The film was appropriately born into a world of satellite maps, live street views, and nonlinear “sandbox” video games, where participants move without internal geographic boundaries. As one audience member observed, at times the characters moving in the middle of the screen seemed superfluous to the mapping of space that is taking place around them.

Also recommended is one of the Tiger winners, Alamar, which was produced by the producer of Carlos Reygados’s Silent Light. Mixing documentary and fiction techniques, the film explores the dynamics of a father-son relationship and is set in and around Mexico’s Chinchorro Reef.
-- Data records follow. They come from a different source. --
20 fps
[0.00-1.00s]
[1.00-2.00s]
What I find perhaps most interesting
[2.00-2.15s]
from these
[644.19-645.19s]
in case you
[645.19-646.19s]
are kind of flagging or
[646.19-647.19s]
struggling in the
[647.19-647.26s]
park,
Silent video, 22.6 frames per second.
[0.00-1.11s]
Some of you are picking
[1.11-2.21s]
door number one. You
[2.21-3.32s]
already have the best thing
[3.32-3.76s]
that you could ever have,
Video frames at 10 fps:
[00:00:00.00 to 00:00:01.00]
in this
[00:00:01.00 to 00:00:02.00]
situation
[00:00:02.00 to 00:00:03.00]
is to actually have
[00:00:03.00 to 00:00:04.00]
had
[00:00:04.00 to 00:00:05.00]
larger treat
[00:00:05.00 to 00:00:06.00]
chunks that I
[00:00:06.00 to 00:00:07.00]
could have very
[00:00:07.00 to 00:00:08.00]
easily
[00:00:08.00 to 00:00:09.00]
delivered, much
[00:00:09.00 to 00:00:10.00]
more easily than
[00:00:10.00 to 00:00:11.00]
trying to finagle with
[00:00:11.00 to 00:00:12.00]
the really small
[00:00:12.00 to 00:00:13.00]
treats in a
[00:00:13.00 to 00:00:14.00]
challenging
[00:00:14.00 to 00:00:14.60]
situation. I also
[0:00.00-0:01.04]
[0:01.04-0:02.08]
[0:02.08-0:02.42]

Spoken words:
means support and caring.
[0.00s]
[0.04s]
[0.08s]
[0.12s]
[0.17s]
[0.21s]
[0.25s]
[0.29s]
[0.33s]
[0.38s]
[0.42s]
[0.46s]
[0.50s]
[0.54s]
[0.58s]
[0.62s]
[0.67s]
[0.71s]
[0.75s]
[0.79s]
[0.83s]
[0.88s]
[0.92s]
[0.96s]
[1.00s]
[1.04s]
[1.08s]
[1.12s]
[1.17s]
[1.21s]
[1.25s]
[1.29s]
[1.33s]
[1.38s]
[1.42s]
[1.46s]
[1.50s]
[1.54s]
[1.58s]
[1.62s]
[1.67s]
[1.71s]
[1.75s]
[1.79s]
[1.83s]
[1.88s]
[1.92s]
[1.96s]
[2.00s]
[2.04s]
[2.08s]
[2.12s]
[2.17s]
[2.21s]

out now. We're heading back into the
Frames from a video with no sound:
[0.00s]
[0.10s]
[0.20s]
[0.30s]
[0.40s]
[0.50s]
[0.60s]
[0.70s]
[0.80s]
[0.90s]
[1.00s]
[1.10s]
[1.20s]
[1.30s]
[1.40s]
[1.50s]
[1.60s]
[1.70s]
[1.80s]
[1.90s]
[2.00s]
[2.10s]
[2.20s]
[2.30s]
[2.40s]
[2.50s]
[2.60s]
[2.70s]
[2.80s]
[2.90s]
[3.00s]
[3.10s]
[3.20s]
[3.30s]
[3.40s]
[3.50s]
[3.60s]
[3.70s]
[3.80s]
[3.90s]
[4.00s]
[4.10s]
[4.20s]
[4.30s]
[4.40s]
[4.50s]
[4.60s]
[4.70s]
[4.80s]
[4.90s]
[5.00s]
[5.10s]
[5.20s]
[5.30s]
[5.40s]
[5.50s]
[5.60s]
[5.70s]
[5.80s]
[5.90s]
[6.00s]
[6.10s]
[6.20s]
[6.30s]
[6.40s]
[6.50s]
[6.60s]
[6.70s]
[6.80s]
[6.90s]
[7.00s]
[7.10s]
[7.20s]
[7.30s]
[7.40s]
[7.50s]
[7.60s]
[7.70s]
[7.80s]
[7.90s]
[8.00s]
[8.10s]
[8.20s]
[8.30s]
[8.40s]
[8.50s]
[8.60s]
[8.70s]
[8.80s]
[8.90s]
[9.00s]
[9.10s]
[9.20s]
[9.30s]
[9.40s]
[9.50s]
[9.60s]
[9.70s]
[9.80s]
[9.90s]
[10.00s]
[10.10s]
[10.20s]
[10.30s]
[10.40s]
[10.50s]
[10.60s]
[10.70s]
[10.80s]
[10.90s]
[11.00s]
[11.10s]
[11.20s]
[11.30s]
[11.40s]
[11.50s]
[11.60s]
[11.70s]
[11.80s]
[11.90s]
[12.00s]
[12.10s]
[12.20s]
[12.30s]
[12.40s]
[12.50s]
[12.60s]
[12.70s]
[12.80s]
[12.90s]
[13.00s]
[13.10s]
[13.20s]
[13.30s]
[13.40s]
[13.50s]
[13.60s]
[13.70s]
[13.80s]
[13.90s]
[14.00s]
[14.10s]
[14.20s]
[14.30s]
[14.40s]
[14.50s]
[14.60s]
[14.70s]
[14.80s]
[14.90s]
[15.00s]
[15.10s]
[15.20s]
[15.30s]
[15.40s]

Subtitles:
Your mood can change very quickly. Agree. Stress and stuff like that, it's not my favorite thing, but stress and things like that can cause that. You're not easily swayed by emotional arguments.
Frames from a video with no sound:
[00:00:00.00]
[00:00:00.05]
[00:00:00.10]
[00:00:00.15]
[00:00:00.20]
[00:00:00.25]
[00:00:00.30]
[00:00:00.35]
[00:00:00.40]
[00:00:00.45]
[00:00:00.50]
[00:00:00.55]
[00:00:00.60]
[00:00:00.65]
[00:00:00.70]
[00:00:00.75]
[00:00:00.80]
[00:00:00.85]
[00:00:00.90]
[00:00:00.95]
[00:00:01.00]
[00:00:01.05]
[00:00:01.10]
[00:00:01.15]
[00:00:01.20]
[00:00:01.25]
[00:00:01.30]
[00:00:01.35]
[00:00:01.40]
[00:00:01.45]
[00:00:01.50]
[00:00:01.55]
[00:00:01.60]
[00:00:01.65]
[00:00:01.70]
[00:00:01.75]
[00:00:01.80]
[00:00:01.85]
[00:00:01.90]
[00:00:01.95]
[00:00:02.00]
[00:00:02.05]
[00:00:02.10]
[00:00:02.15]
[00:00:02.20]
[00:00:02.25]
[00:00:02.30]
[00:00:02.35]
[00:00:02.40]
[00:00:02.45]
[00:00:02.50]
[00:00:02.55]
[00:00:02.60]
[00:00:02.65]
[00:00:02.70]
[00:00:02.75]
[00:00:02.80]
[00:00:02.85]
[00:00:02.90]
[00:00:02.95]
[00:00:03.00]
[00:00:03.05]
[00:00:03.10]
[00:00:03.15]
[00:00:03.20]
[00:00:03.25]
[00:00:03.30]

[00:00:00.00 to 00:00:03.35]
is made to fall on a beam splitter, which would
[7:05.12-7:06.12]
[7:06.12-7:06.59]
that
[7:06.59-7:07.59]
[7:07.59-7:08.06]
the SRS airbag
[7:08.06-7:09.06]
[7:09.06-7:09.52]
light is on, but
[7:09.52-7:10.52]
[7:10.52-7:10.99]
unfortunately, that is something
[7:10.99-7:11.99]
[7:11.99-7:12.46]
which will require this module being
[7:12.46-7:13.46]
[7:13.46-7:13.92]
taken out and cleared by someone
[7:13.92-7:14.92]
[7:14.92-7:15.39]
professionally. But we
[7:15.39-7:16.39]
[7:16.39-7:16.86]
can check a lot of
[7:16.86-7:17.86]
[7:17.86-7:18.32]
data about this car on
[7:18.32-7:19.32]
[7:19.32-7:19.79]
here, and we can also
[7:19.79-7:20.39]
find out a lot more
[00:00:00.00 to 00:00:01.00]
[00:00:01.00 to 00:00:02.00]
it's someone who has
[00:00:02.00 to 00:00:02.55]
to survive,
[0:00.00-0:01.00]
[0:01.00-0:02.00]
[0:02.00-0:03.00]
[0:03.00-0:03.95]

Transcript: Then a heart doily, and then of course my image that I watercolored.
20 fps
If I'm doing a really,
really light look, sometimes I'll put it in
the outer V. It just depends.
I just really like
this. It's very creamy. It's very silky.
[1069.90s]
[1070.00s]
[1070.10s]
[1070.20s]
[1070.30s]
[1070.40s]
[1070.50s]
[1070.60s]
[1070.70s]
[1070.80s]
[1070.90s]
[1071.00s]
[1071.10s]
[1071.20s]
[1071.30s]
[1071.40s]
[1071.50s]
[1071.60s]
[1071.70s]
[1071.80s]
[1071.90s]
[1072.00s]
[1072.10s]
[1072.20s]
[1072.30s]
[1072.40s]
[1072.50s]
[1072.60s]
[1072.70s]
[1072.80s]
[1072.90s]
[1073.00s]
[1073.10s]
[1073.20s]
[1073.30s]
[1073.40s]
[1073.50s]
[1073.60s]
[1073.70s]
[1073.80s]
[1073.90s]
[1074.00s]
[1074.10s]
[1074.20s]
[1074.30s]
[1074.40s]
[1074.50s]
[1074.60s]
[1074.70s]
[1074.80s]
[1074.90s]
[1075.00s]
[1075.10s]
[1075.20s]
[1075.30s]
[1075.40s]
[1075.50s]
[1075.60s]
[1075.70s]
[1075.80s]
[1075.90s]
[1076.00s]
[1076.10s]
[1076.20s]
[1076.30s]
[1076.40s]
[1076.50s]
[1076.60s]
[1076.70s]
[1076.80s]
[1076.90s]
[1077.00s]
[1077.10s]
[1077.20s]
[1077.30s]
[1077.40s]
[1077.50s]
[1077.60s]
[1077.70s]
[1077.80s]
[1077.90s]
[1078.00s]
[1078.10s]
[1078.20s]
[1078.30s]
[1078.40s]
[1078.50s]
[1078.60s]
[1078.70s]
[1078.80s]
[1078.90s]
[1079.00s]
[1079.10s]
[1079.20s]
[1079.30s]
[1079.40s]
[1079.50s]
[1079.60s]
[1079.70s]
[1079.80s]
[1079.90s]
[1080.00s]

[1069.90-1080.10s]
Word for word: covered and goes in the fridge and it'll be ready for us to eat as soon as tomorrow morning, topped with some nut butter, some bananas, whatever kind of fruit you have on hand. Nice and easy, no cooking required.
Wrote Holden:

Because the characters’ names are identical to those of the actors, Alamar occupies the shadowy area between documentary and feature film. In the opening scene, set in Italy, Natan’s parents, who remain friends, in separate voice-overs tell of their three-and-a-half-year relationship, which ended when Roberta could no longer continue leading her husband’s minimal way of life. In a farewell gesture Jorge takes his son by boat to his workplace, a rudimentary fisherman’s hut on the Chinchorro reef in the Mexican Caribbean. There he and an older worker catch lobster and barracuda, cook fish soup and teach Natan to fish and to snorkel. The underwater photography of Jorge wielding his spear is eerily transporting. But, most touchingly, the movie captures a primal father-son bond as Jorge, who suggests a hippie Tarzan, passes his knowledge and skills on to the next generation.

Alamar opens July 14 at the Film Forum, but for most of the rest, U.S. play is not guaranteed. So head over to the BAM site, check out the listings, and try to see a couple (and hopefully more) of Rotterdam’s adventurous movies.